*** SOURCE INFORMATION ***

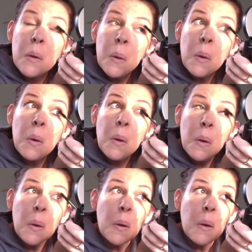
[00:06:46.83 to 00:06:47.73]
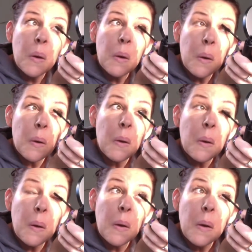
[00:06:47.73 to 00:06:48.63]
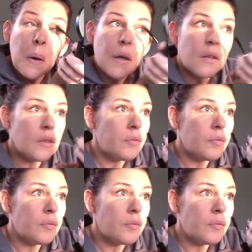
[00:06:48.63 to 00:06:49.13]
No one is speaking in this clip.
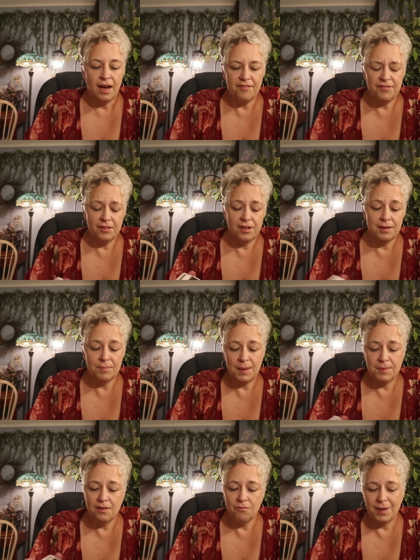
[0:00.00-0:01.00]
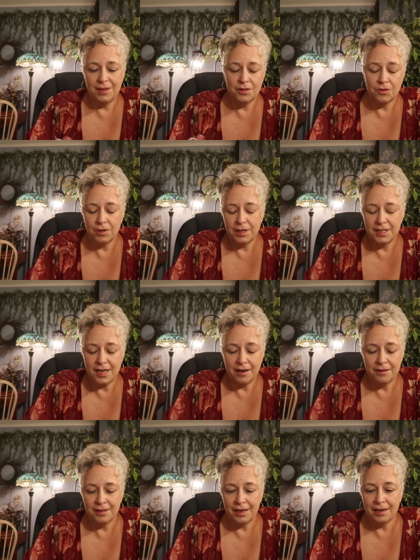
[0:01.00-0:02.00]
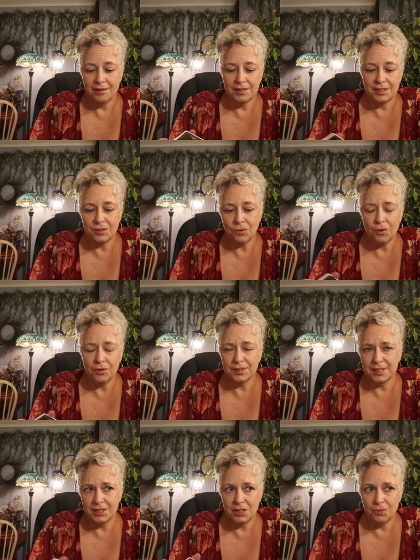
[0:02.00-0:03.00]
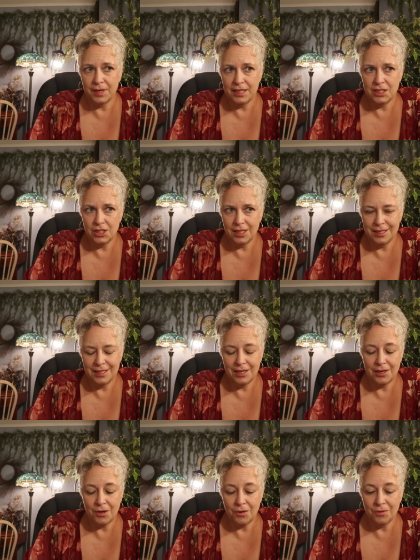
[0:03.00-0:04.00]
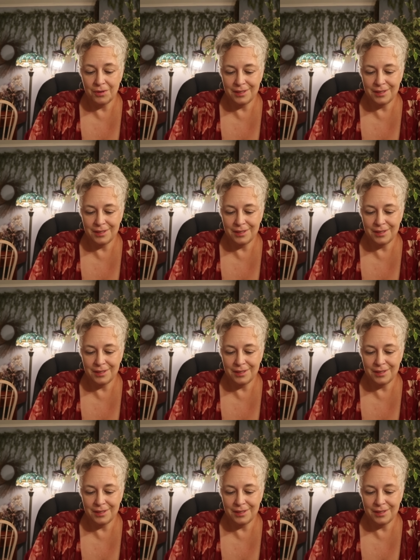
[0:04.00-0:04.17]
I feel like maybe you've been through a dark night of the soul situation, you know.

***

**WHAT YOU NEED TO DO:**
Could you repeat the entries word for word, skipping the pictures they contain?

**COMPLETED TASK:**
[00:06:46.83 to 00:06:47.73]
[00:06:47.73 to 00:06:48.63]
[00:06:48.63 to 00:06:49.13]
No one is speaking in this clip.
[0:00.00-0:01.00]
[0:01.00-0:02.00]
[0:02.00-0:03.00]
[0:03.00-0:04.00]
[0:04.00-0:04.17]
I feel like maybe you've been through a dark night of the soul situation, you know.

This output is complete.